Incanto e magia nelle opere di Emanuela Rossoni
"L'arte non riproduce ciò che è visibile, ma rende visibile ciò che non sempre lo è." Paul Klee
Ciò che immediatamente colpisce l’occhio, trascinandolo in una dimensione fiabesca e onirica, è, nelle opere della pittrice romana, il colore. Macchie compatte che sulla tela si contrastano a colpi di pennello senza mai fondersi. Lo scontro resta infatti sospeso, rimanda a qualcos’altro che c’è ma non si vede, come sospeso resta il dialogo che si instaura tra quadro e osservatore. Parole non dette, ma dipinte.
E’ lo stesso elemento cromatico, racchiuso in forme elementari e semplici, a farsi portavoce di un linguaggio silenzioso che tuttavia si fa ascoltare e comprendere, poiché comunica direttamente all’animo e alla memoria di chi osserva. Per accogliere e apprezzare il messaggio che i quadri di Emanuela Rossoni trasmettono, bisogna infatti essere in grado di tornare bambini, di credere ancora nelle favole e nel sogno.
In Amazzonia e ne Il bosco, l’artista racconta se stessa e la realtà che la circonda con mezzi apparentemente elementari, ma studiati: tonalità di blu, verde e arancione si sposano a linee semplici e sagome irregolari; mentre in Aridità, dove a dominare sono i toni degli ocra e dei gialli, il linguaggio si fa addirittura più primitivo, quasi carnale.
L’aspetto fiabesco emerge ancora più chiaramente in opere quali Il paese fatato e Il golfo, in cui il paesaggio, pur arrivando in modo diretto a chi guarda, è solo evocato, oppure in opere come La cisterna romana, arricchita di elementi quasi fantastici come le frange variopinte poste in alto ai lati della tela.

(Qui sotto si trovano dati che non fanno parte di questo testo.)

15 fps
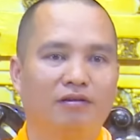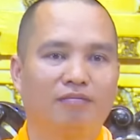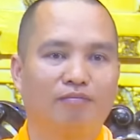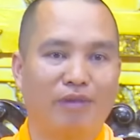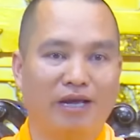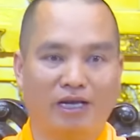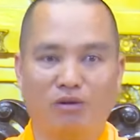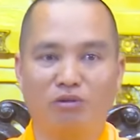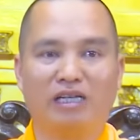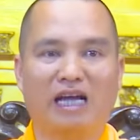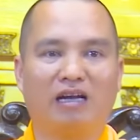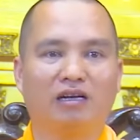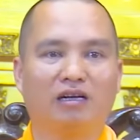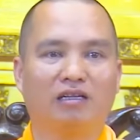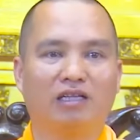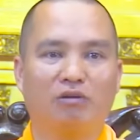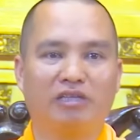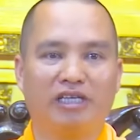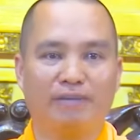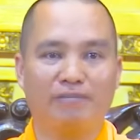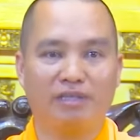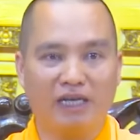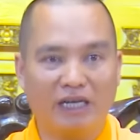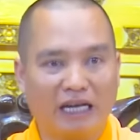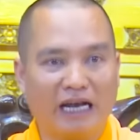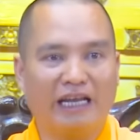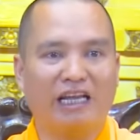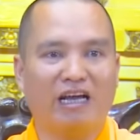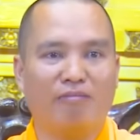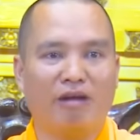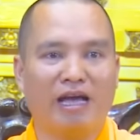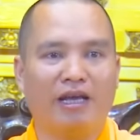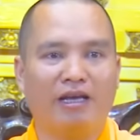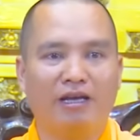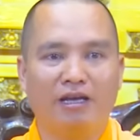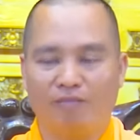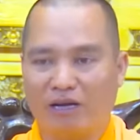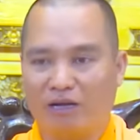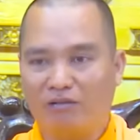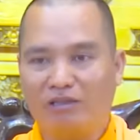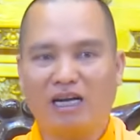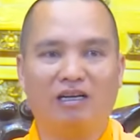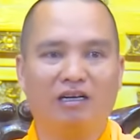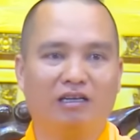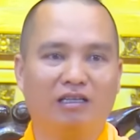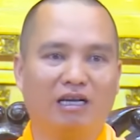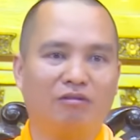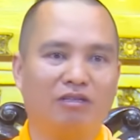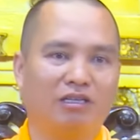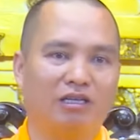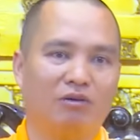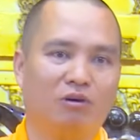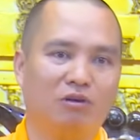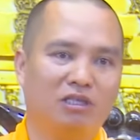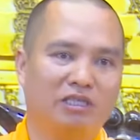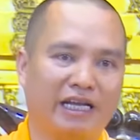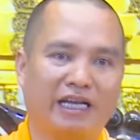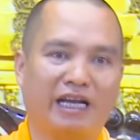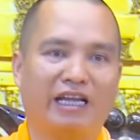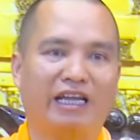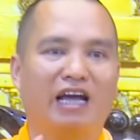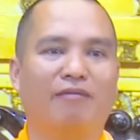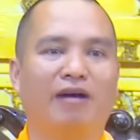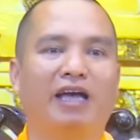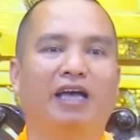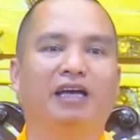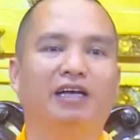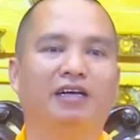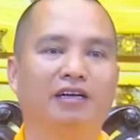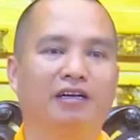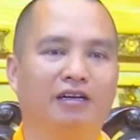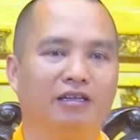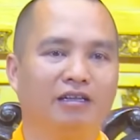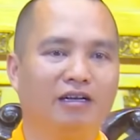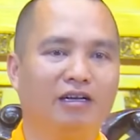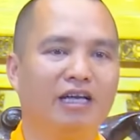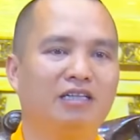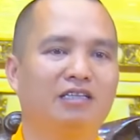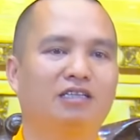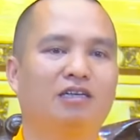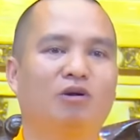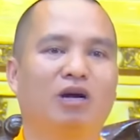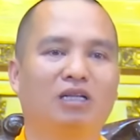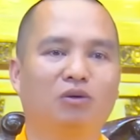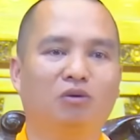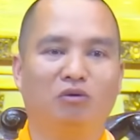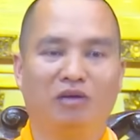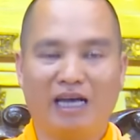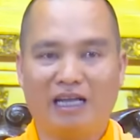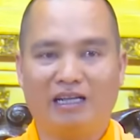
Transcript: mày không trả nợ tao chém chết cả nhà mày, mày không trả nợ tao gì tao đốt sạch cả nhà mày. Nhưng lên dự khóa tu nghe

Tratti essenziali, decisi e linee spezzate o arricciate caratterizzano invece Il volo, dove l’elemento onirico trova la sua realizzazione più compiuta, con una scelta cromatica, quella del fondo oro che contrasta col nero della china, magistralmente riuscita.
La potenza di questa pittura è racchiusa tutta qui, in questo codice segreto che unisce artista, opera d’arte e osservatore, elementi questi che, nonostante l’originalità dello stile, parlano in realtà la stessa lingua.
E’ un’arte che diventa simbolo e allegoria, che tocca senza richiedere mezzi eruditi e intellettualistici le corde più profonde del nostro Io, che affonda le proprie radici nella nostra esperienza, in quella memoria collettiva che ci ha visto tutti, almeno una volta nella vita, un po’ sognatori e un po’ bambini.